Pernyataan Benny ini merespon keluhan Nico, warga Desa Gupit, Sukoharjo yang terdampak dari pencemaran limbah oleh PT Rayon Utama Makmur (RUM) Sukoharjo. Patahnya pipa pembuangan limbah di aliran sungai sejak tahun 2011 itu telah mencemari air dan tanah sekitarnya. Pembuangan limbah tersebut tercium menyengat hidung.

Tak hanya itu, Nico juga menyebut para petani merugi karena air sungai yang mereka gunakan mengairi sawah tercemar. Aparat penegak hukum, sambung dia kesulitan menemukan barang bukti berupa ketidaksesuaian baku mutu, sebagai salah satu indikator.

Permasalahannya selanjutnya, pengukuran baku mutu yang Dinas Lingkungan Hidup dan Kehutanan (DLHK) Provinsi Jawa Tengah dan pemerintah daerah setempat lakukan diduga kuat tak sesuai standar.

“Misalnya, pengukuran uji limbah soal air yang sejatinya dilakukan 24 jam tapi hanya satu jam. Selain itu saat pengukuran juga diikuti oleh pihak perusahaan sehingga diduga kuat ada kebocoran informasi,” paparnya.

Ahli Harus Terlibat Saat Indentifikasi Pencemaran

Peneliti Senior Ecoton, Riska Darmawanti menyatakan, pemantauan dan identifikasi untuk melihat baku mutu memang harus melibatkan ahli yang tersertifikasi.
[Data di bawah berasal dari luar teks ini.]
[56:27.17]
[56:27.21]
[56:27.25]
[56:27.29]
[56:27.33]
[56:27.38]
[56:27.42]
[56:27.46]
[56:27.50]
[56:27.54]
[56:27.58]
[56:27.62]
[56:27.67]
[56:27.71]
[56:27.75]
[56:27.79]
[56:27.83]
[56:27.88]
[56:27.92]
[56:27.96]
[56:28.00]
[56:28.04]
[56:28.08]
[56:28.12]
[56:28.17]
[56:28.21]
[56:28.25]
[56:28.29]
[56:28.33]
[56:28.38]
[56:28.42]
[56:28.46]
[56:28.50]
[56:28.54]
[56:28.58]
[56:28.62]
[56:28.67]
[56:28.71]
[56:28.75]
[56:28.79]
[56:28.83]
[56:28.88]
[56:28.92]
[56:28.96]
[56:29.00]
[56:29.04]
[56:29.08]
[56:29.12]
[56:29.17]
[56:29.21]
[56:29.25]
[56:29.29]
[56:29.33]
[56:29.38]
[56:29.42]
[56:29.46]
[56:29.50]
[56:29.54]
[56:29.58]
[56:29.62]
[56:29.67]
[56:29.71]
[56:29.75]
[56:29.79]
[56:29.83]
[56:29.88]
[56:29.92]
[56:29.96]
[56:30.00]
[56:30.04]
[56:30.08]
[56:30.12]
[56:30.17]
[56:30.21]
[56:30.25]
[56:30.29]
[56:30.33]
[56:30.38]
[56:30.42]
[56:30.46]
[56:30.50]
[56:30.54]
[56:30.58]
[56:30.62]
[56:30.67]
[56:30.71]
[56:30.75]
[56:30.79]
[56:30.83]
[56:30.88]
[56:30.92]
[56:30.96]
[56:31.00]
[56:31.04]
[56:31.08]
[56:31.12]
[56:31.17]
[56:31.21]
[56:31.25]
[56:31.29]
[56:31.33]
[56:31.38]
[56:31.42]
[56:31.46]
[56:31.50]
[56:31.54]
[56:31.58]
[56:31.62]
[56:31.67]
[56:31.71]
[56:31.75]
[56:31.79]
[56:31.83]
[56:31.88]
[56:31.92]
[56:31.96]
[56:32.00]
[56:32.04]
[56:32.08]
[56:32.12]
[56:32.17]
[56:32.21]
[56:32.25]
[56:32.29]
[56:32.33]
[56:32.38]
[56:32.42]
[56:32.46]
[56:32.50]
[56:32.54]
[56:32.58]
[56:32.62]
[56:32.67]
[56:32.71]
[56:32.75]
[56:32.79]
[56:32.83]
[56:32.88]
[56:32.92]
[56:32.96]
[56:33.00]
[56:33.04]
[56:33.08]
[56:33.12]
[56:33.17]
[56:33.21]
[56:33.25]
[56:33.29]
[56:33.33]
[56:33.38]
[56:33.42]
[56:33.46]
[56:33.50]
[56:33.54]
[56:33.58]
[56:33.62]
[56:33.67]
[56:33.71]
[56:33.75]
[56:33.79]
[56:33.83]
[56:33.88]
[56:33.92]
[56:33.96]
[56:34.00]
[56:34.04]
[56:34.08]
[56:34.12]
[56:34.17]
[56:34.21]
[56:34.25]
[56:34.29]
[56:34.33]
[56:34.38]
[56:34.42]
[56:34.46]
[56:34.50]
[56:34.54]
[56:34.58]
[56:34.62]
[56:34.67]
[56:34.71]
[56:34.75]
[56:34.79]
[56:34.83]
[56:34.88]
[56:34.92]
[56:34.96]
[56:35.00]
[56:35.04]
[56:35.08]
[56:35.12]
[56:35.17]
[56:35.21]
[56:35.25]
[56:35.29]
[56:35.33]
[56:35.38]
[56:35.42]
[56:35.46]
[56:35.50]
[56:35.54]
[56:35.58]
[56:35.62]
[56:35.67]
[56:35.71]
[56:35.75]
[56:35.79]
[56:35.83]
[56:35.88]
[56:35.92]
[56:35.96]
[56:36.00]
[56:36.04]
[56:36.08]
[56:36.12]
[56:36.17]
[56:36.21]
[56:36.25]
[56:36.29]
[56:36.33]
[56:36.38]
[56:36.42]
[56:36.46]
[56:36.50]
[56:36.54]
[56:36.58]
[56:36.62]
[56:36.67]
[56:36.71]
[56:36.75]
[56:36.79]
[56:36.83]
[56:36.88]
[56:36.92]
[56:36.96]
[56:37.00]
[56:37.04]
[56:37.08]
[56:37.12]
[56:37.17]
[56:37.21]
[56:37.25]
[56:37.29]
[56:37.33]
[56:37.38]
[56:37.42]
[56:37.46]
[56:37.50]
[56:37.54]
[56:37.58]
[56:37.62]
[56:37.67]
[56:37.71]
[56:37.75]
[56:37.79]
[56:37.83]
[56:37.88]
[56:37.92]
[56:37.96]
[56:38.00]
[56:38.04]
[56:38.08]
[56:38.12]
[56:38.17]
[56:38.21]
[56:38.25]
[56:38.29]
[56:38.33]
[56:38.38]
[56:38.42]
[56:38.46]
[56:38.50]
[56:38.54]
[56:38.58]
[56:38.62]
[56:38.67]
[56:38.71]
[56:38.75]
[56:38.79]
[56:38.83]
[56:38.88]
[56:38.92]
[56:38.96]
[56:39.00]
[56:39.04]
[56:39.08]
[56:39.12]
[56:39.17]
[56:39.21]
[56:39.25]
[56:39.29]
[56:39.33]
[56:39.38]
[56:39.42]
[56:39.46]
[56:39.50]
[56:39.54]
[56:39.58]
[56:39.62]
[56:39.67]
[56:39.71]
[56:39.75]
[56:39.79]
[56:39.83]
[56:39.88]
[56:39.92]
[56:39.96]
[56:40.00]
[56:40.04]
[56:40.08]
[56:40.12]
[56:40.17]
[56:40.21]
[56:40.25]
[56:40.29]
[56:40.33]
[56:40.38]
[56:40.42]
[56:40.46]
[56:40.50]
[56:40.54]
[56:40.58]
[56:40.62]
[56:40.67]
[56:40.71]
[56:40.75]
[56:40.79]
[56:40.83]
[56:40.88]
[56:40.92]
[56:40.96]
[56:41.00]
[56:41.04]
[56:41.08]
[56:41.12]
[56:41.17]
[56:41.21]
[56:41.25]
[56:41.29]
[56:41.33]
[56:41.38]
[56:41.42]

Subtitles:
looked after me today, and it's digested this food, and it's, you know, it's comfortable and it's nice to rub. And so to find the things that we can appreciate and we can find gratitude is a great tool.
Pemeriksaan juga harus dilakukan di laboratorium.

Akan tetapi, masyarakat bisa melakukan pemantauan dengan menggandeng pihak ketiga untuk memastikan kualitas air yang ada dugaan tercemar tersebut. “Bisa dipantau pH dan Total Dissolved solid (TDS) atau total zat terlarut,” ucap Riska.

Sementara Ahli Hukum Pidana Nella Sumika Putri menilai, penegakkan hukum yang pemerintah lakukan kerap berhenti pada sanksi administratif. Itu artinya belum ada langkah lanjutan seperti kepastian pemberian tanggung jawab beban pemulihan terhadap perusahaan terkait.
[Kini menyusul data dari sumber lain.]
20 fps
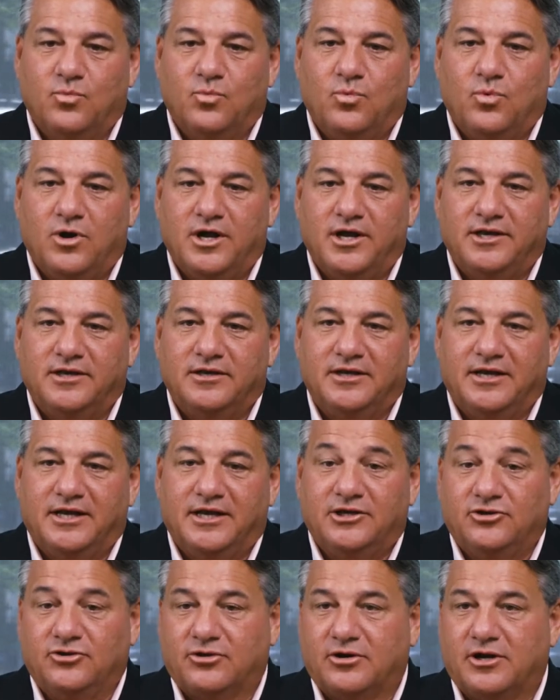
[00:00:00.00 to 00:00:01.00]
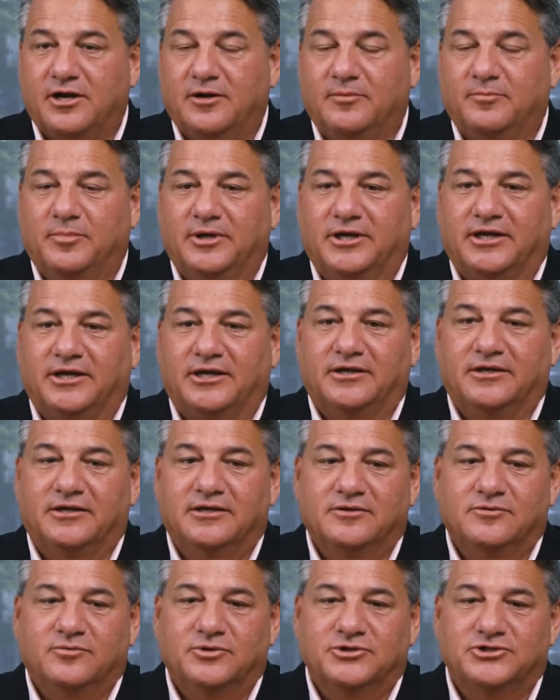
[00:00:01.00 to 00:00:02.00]
what in your company,
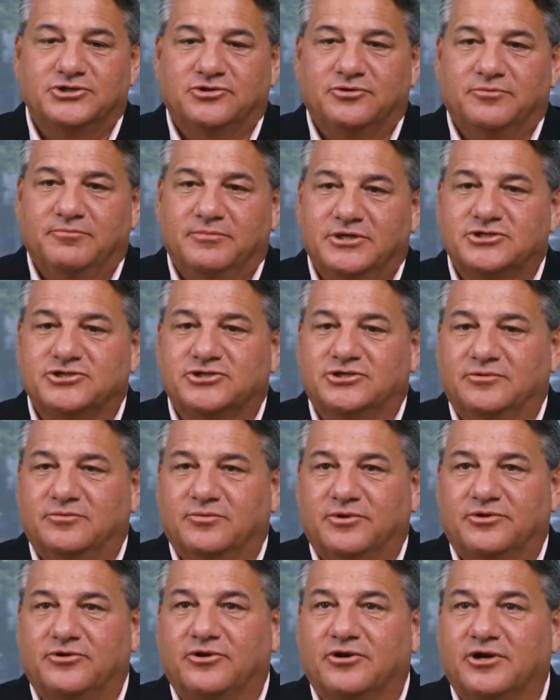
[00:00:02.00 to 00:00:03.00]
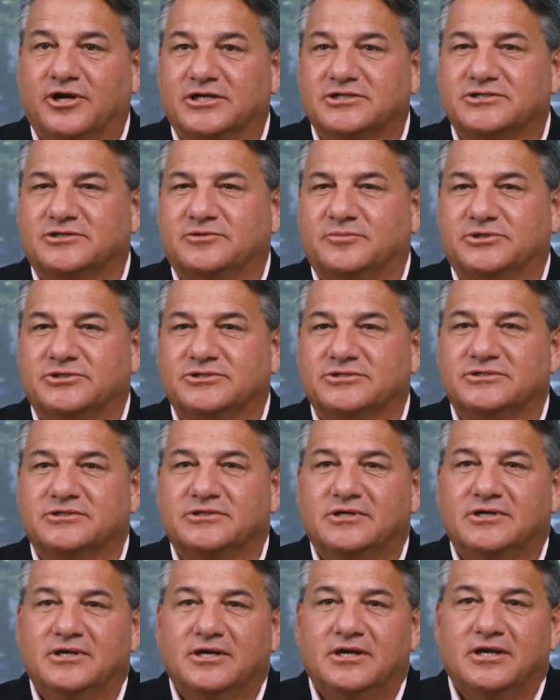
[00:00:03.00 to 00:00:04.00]
what's your mission with your customers.
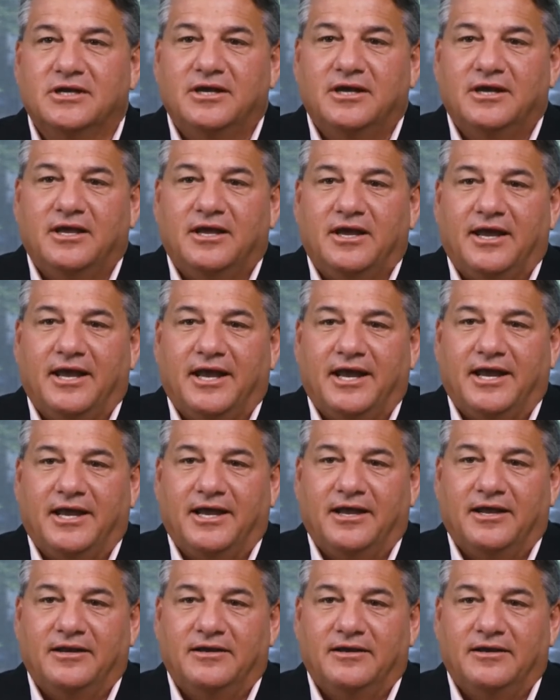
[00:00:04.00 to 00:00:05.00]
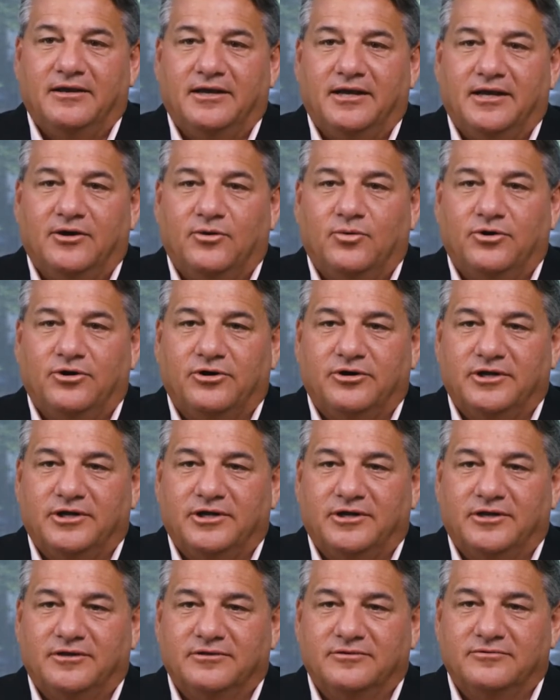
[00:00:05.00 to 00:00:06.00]
And in order
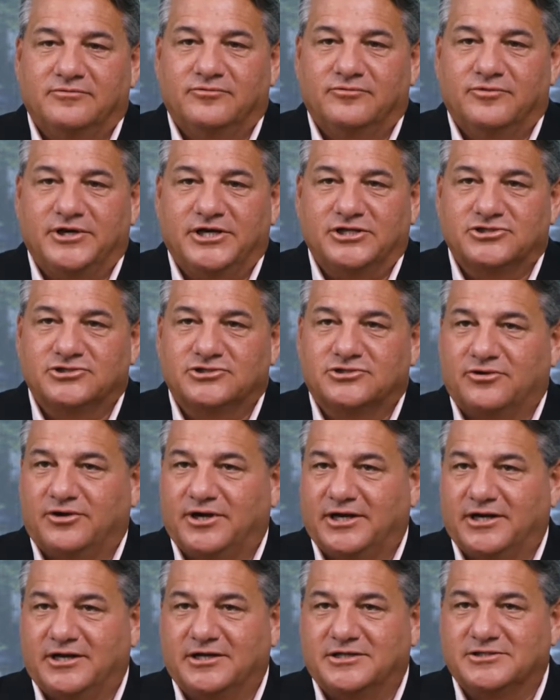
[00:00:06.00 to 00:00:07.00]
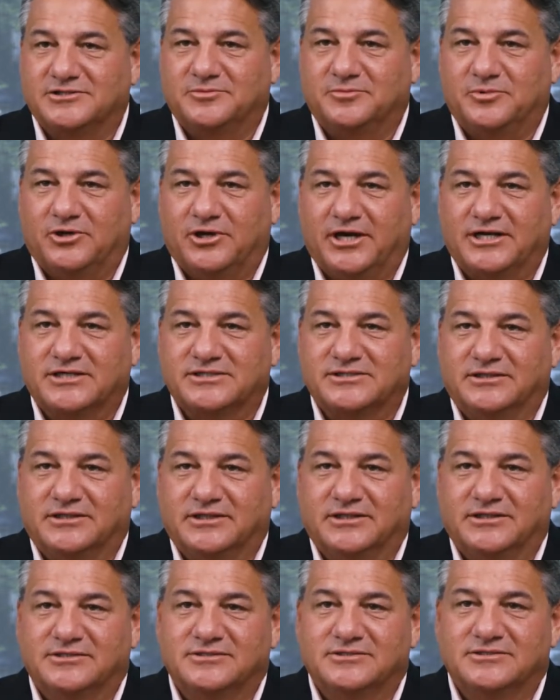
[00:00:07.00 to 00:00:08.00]
to reach great customer
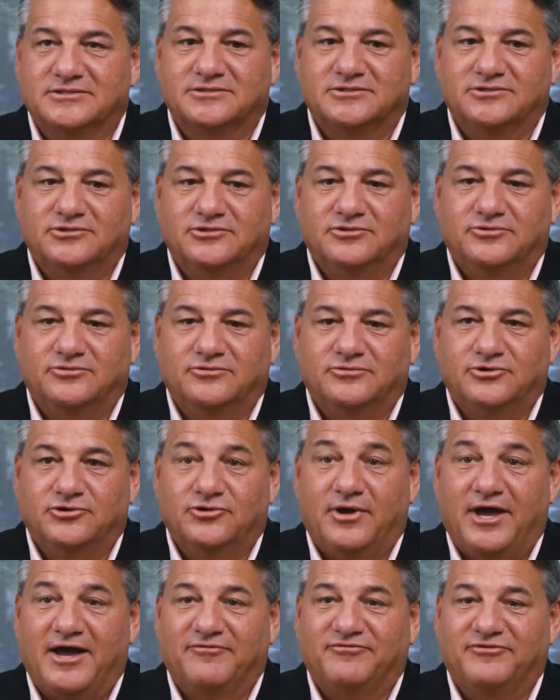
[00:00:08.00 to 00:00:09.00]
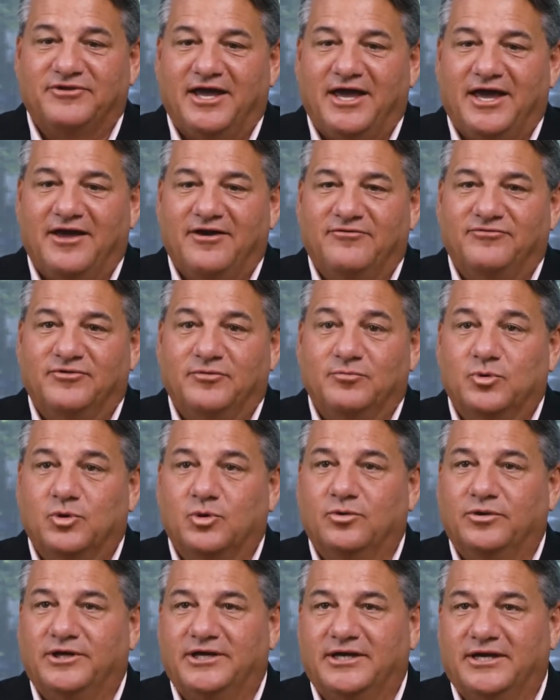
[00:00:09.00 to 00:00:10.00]
excellence, you, you have to have
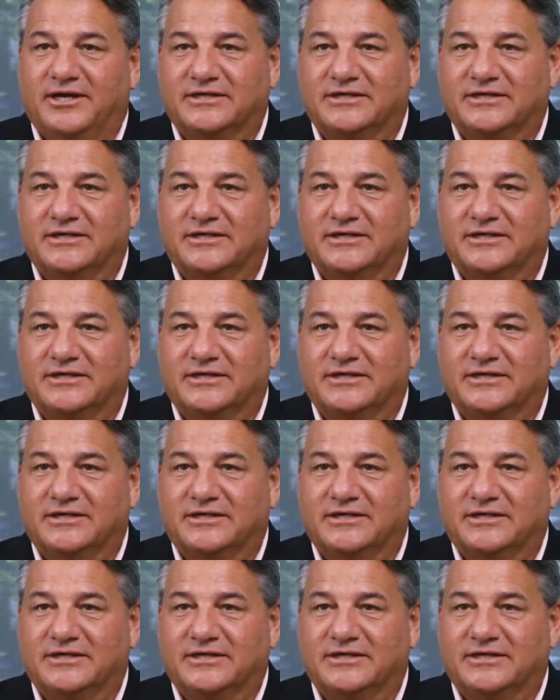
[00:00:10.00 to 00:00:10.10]
employee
Ia menilai masyarakat berhak mendapatkan kompensasi dari kerusakan lingkungan yang perusahaan lakukan. Mengacu ancaman pidana dan denda dalam pasal 98 ayat 3 dalam UU Nomor 32 Tahun 2009 Tentang Perlindungan dan Pengelolaan Lingkungan Hidup, pelaku bisa mendapat pidana penjara paling singkat 5 tahun dan paling lama 15 tahun.

Adapun denda paling sedikit Rp 5 miliar dan paling banyak Rp 15 miliar. “Ancaman itu masih lebih murah dibanding dampak yang lingkungan dan masyarakat sekitar alami,” pungkas dia.